= What the task requires =
Leave out the images and transcribe the entries below word for word.
%%
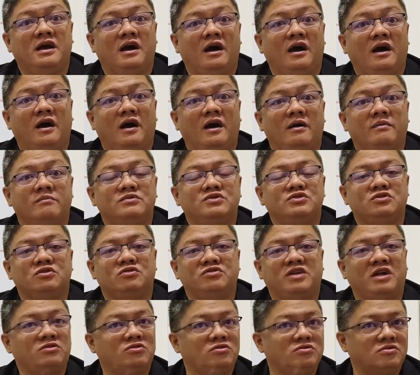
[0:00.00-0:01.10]

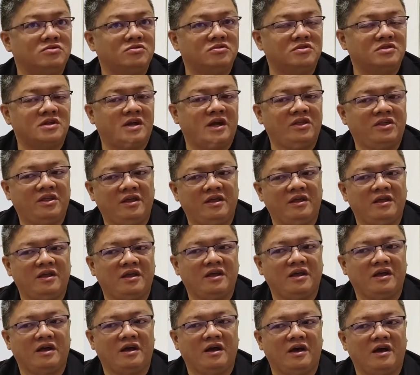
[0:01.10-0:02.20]
I think
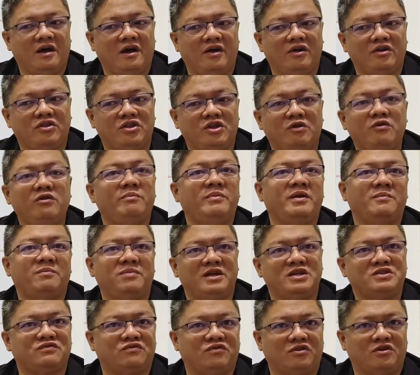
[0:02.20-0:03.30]
there will be a
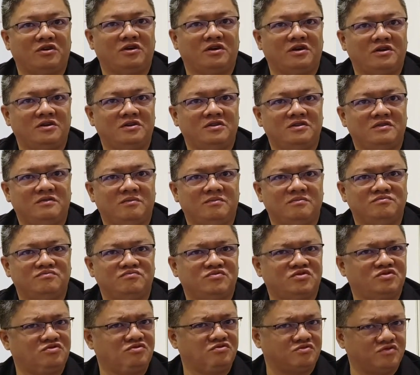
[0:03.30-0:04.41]
place for
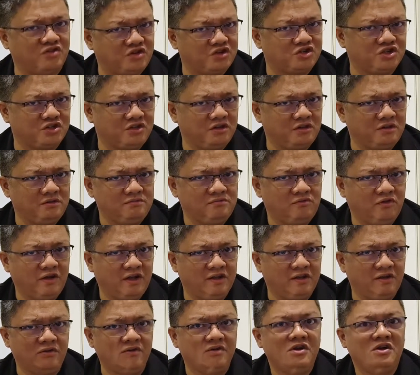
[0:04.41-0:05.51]
traditional
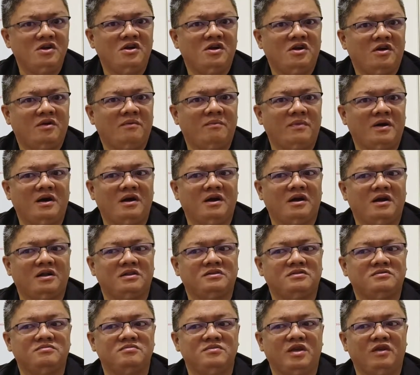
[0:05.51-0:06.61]
radio, but
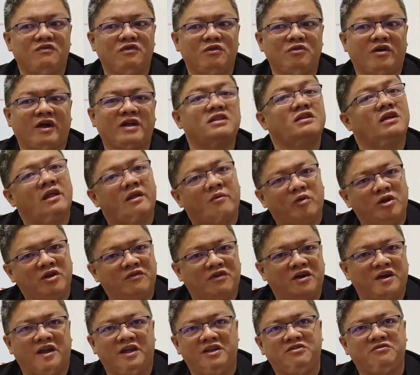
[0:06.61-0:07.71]
if you look at like one of
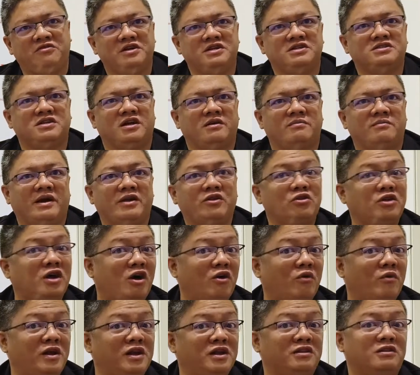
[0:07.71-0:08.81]
our entries, I don't know
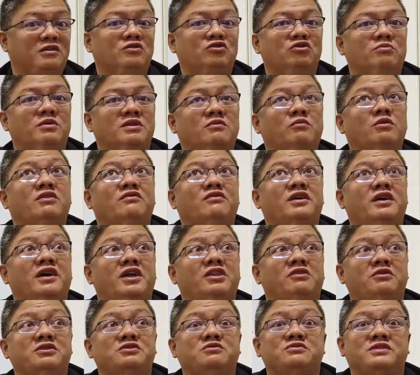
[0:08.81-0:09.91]
how well it'll do, but one of our
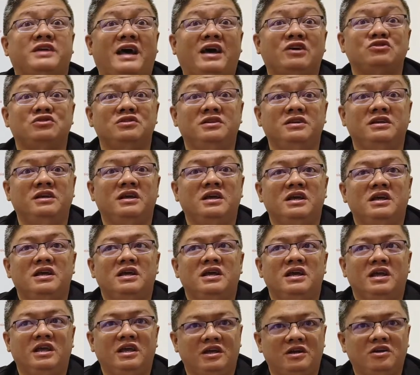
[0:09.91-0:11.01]
entries was actually
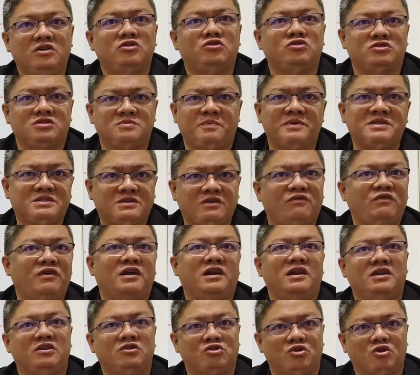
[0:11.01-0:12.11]
geared
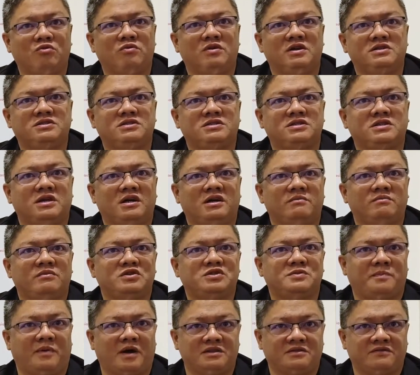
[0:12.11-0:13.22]
specifically towards
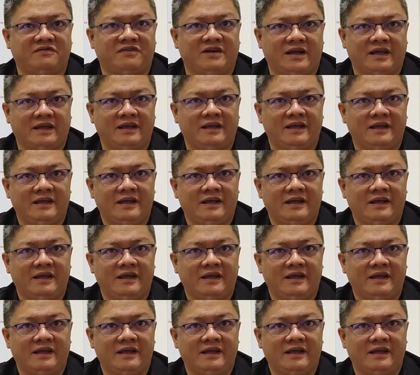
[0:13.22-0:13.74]
Spotify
%%
= Result of the exercise =
[0:00.00-0:01.10]

[0:01.10-0:02.20]
I think
[0:02.20-0:03.30]
there will be a
[0:03.30-0:04.41]
place for
[0:04.41-0:05.51]
traditional
[0:05.51-0:06.61]
radio, but
[0:06.61-0:07.71]
if you look at like one of
[0:07.71-0:08.81]
our entries, I don't know
[0:08.81-0:09.91]
how well it'll do, but one of our
[0:09.91-0:11.01]
entries was actually
[0:11.01-0:12.11]
geared
[0:12.11-0:13.22]
specifically towards
[0:13.22-0:13.74]
Spotify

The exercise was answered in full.